Roethlisberger, who won’t turn 29 until March 2, is on the cusp of his third title. Terry Bradshaw (another guy who wasn’t a model of passing efficiency and had a legendary supporting cast) and Joe Montana each won four. Brady and Troy Aikman both called the signals in three.
And that’s it.
Heck, win two and you’re close enough to the top of the mountain to need an oxygen mask. The other quarterbacks to win multiple championships since 1967: Bart Starr, Bob Griese, Roger Staubach, Jim Plunkett and John Elway.
Plunkett is the only one in that group paying admission to the Hall, largely because he spent a decade directing some horrible Patriots and 49ers teams and being cast as a bust of a No. 1 overall pick.
Most of the voices opposed to a Roethlisberger coronation, aside from revealing their individual biases, will tell you that neither his numbers nor his highlight film pass the naked-eye test.
Granted, the guy is as clumsy and awkward in the pocket as he is in a police interrogation. He’s not going to win any million-dollar, throw-the-ball-through-the-circle contests at halftime of a BCS bowl. He never could have engineered one of Bill Walsh’s offenses that were so reliant on pinpoint accuracy.
But. He. Wins.
Isn’t that what we always said about Brady? In truth, not many quarterbacks have benefited from positive revisionist history more than the Patriots’ poster boy.
Only in one of the Patriots’ Super Bowl wins — XXXVIII, against Carolina — did Brady light it up, and he worked most of that magic in the second half. He managed the game (Lord, I hate that expression) with major assistance from Antowain Smith and Corey Dillon in the other two.
Twice, Brady engineered a mini-drive to put Adam Vinatieri in range for winning field goals that hardly were chip shots. In the other, he left it to the Patriots’ punter and defense to close the deal in the final five minutes against an exhausted Philadelphia Eagles offense.
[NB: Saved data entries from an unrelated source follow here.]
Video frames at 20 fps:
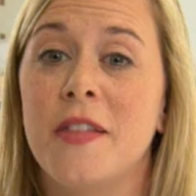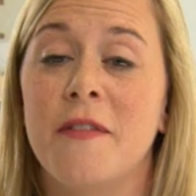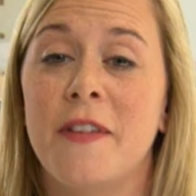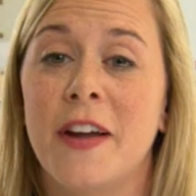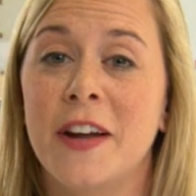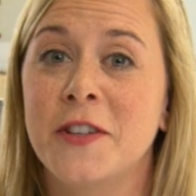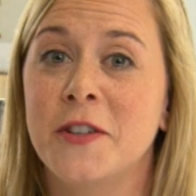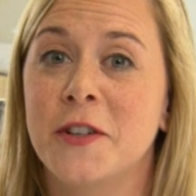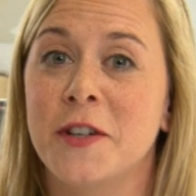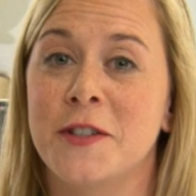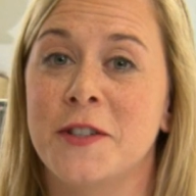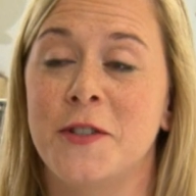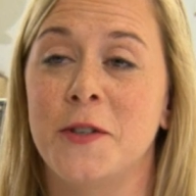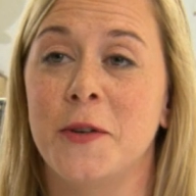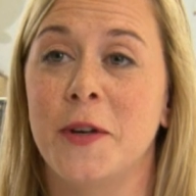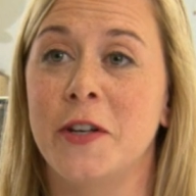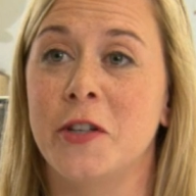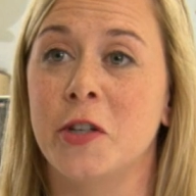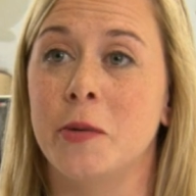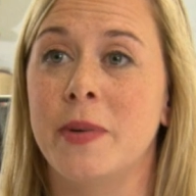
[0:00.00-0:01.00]
The Vector is
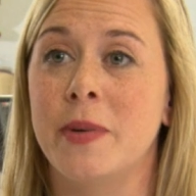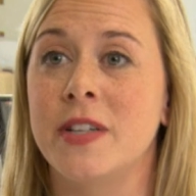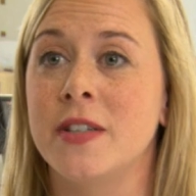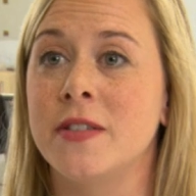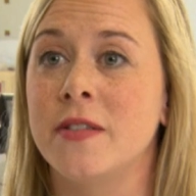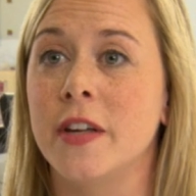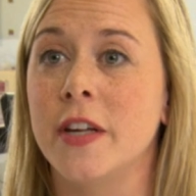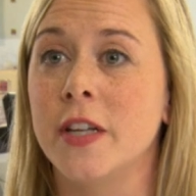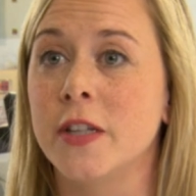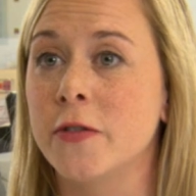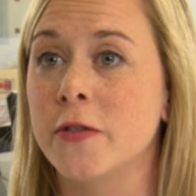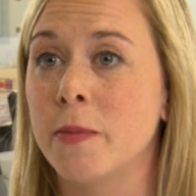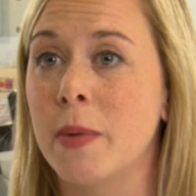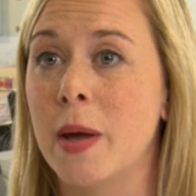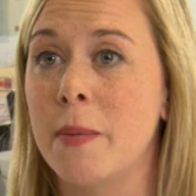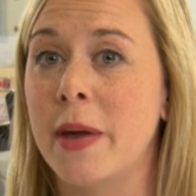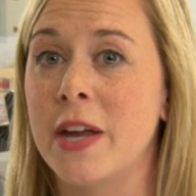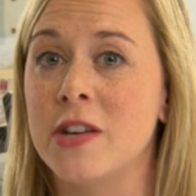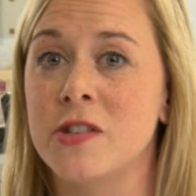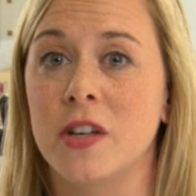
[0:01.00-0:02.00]
doing tremendous things for
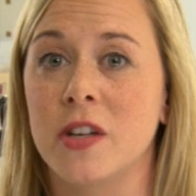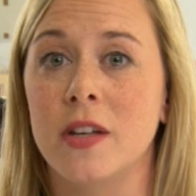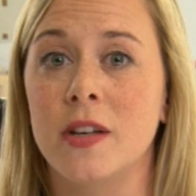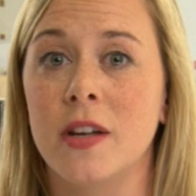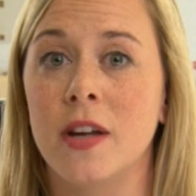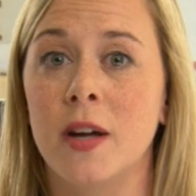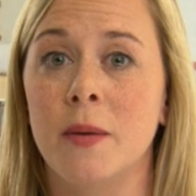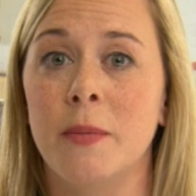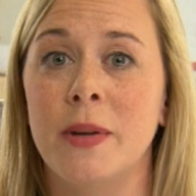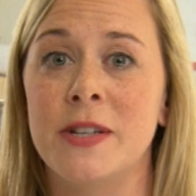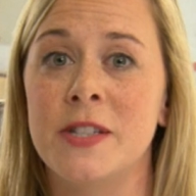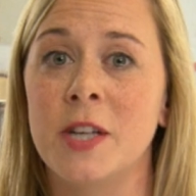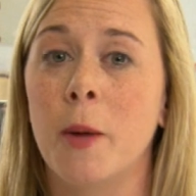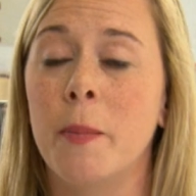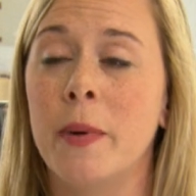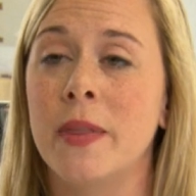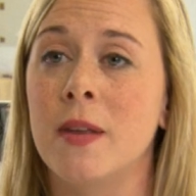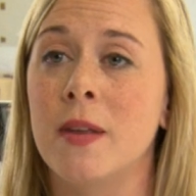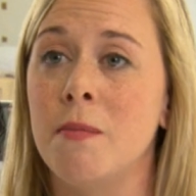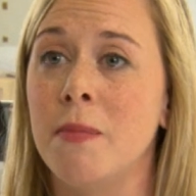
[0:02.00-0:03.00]
my patient. It's
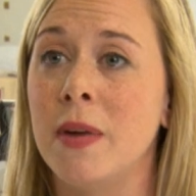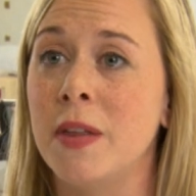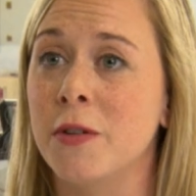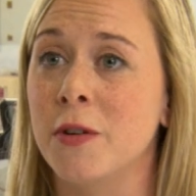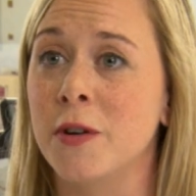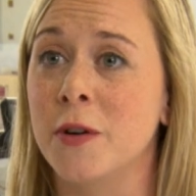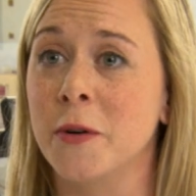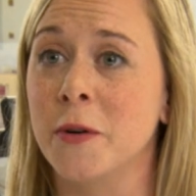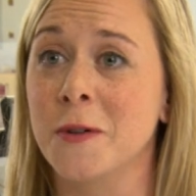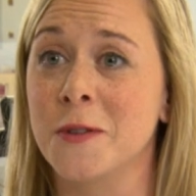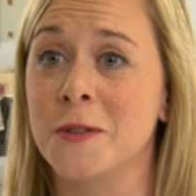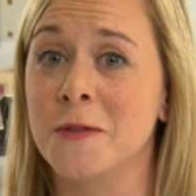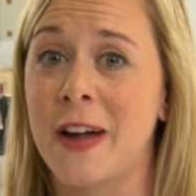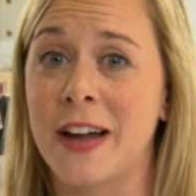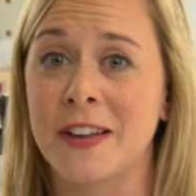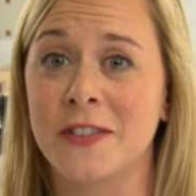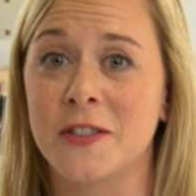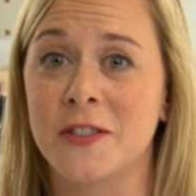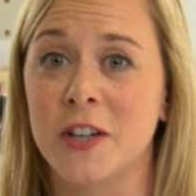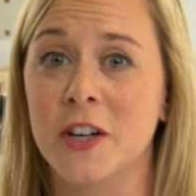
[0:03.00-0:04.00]
helping them meet their goals
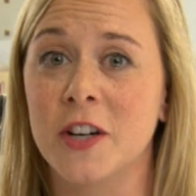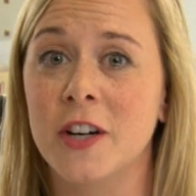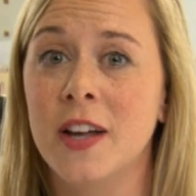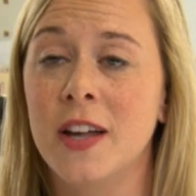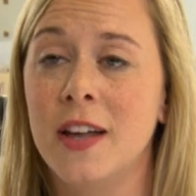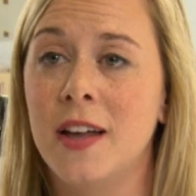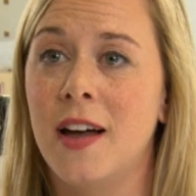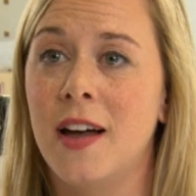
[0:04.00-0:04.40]
faster.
There was no throw on a dime to the far corner of the end zone in the final minute. There were no come-from-behind theatrics. These weren’t Joe Montana and Steve Young four, five or six-touchdown-to-zero interception masterpieces.
How’s this for game management material? Let the record show that even with a loss tonight, Roethlisberger still would maintain a slight edge over Brady in career playoff winning percentage.
Anti-Roethlisberger sentiment is riddled with talk of the Steelers’ ever-present workhorse back, mighty offensive line and punishing defense.
Brady had all those elements working in his favor, too. Not to mention three skilled, unselfish x-factors named Kevin Faulk, Mike Vrabel and Troy Brown and gifted coordinators who always found a way to get them into the game plan.
Brady’s greatness is indisputable. His place in history and his right to one day wear one of those unsightly, golden blazers and give an awkward speech is secure.
But with a Steelers victory in Super Bowl XLV, all that also will be true of Roethlisberger, with more than half a career likely still ahead of him.
Any wasted words denying that make the speaker more than woefully inconsistent. Try petty, bitter and downright ignorant.